The entries that follow should be reproduced exactly, with no images carried over.

## [GIVEN DATA]
____
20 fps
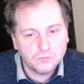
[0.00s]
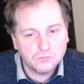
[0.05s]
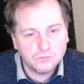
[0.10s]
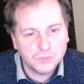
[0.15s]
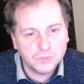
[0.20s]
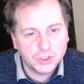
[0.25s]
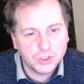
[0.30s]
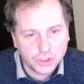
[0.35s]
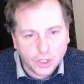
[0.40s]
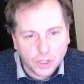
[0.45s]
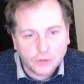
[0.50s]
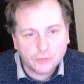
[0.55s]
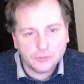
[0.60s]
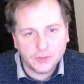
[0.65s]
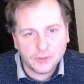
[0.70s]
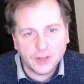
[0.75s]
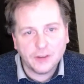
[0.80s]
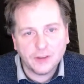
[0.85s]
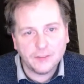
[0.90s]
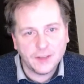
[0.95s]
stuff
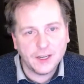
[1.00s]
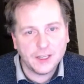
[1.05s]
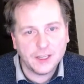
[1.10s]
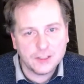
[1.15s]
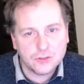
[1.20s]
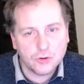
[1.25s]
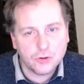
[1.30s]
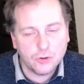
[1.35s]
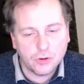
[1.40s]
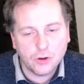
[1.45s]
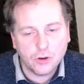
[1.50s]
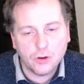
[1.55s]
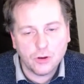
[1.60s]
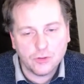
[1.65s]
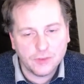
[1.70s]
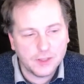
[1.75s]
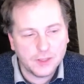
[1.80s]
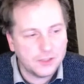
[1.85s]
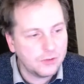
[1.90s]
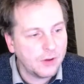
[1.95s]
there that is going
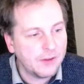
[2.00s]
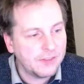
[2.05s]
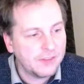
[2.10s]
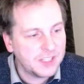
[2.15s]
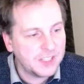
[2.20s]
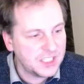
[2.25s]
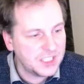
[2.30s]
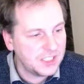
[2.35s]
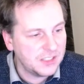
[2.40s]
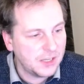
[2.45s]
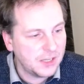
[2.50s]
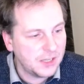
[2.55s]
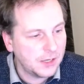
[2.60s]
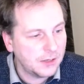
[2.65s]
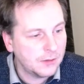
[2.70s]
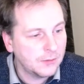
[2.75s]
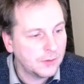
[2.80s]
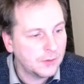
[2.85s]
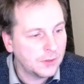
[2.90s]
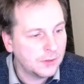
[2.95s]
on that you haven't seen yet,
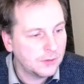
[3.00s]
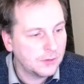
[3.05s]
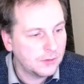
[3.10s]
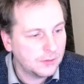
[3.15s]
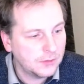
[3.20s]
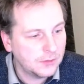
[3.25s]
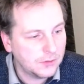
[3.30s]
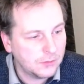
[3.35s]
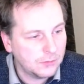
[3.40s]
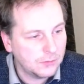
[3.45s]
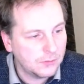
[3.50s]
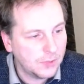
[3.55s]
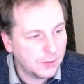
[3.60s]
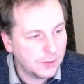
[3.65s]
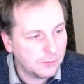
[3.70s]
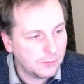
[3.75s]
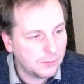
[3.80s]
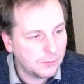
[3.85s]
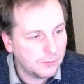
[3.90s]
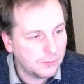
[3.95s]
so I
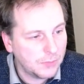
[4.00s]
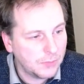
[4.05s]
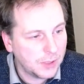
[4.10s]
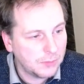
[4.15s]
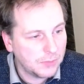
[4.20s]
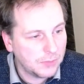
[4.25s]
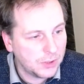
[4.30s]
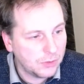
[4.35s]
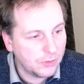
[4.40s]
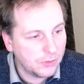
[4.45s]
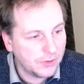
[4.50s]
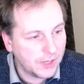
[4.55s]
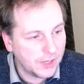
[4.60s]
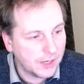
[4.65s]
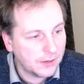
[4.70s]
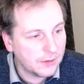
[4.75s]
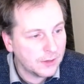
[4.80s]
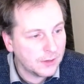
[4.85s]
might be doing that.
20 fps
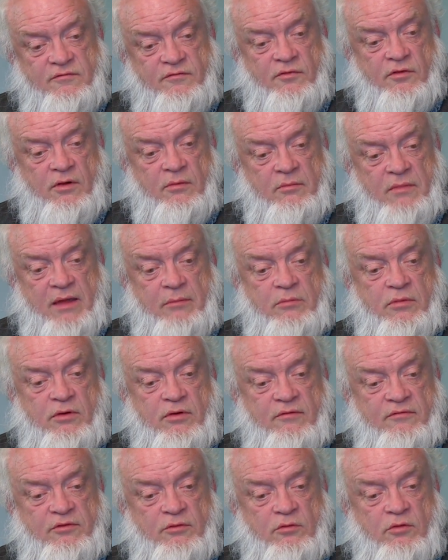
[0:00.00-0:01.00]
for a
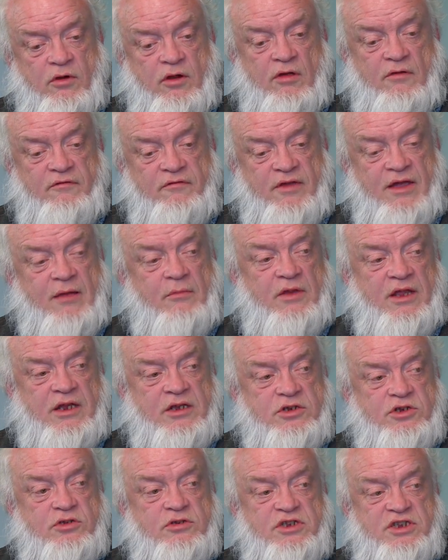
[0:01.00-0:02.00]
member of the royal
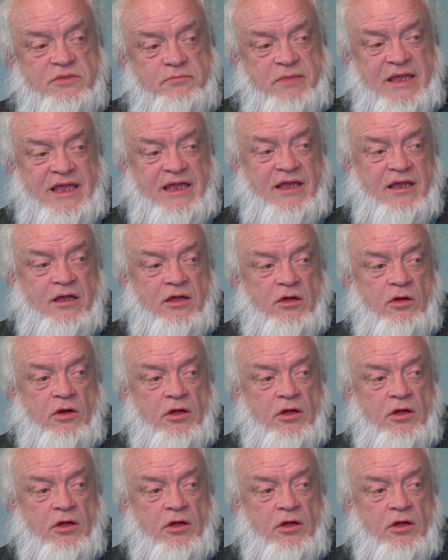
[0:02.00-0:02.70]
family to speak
____
## [SOLUTION]
20 fps
[0.00s]
[0.05s]
[0.10s]
[0.15s]
[0.20s]
[0.25s]
[0.30s]
[0.35s]
[0.40s]
[0.45s]
[0.50s]
[0.55s]
[0.60s]
[0.65s]
[0.70s]
[0.75s]
[0.80s]
[0.85s]
[0.90s]
[0.95s]
stuff
[1.00s]
[1.05s]
[1.10s]
[1.15s]
[1.20s]
[1.25s]
[1.30s]
[1.35s]
[1.40s]
[1.45s]
[1.50s]
[1.55s]
[1.60s]
[1.65s]
[1.70s]
[1.75s]
[1.80s]
[1.85s]
[1.90s]
[1.95s]
there that is going
[2.00s]
[2.05s]
[2.10s]
[2.15s]
[2.20s]
[2.25s]
[2.30s]
[2.35s]
[2.40s]
[2.45s]
[2.50s]
[2.55s]
[2.60s]
[2.65s]
[2.70s]
[2.75s]
[2.80s]
[2.85s]
[2.90s]
[2.95s]
on that you haven't seen yet,
[3.00s]
[3.05s]
[3.10s]
[3.15s]
[3.20s]
[3.25s]
[3.30s]
[3.35s]
[3.40s]
[3.45s]
[3.50s]
[3.55s]
[3.60s]
[3.65s]
[3.70s]
[3.75s]
[3.80s]
[3.85s]
[3.90s]
[3.95s]
so I
[4.00s]
[4.05s]
[4.10s]
[4.15s]
[4.20s]
[4.25s]
[4.30s]
[4.35s]
[4.40s]
[4.45s]
[4.50s]
[4.55s]
[4.60s]
[4.65s]
[4.70s]
[4.75s]
[4.80s]
[4.85s]
might be doing that.
20 fps
[0:00.00-0:01.00]
for a
[0:01.00-0:02.00]
member of the royal
[0:02.00-0:02.70]
family to speak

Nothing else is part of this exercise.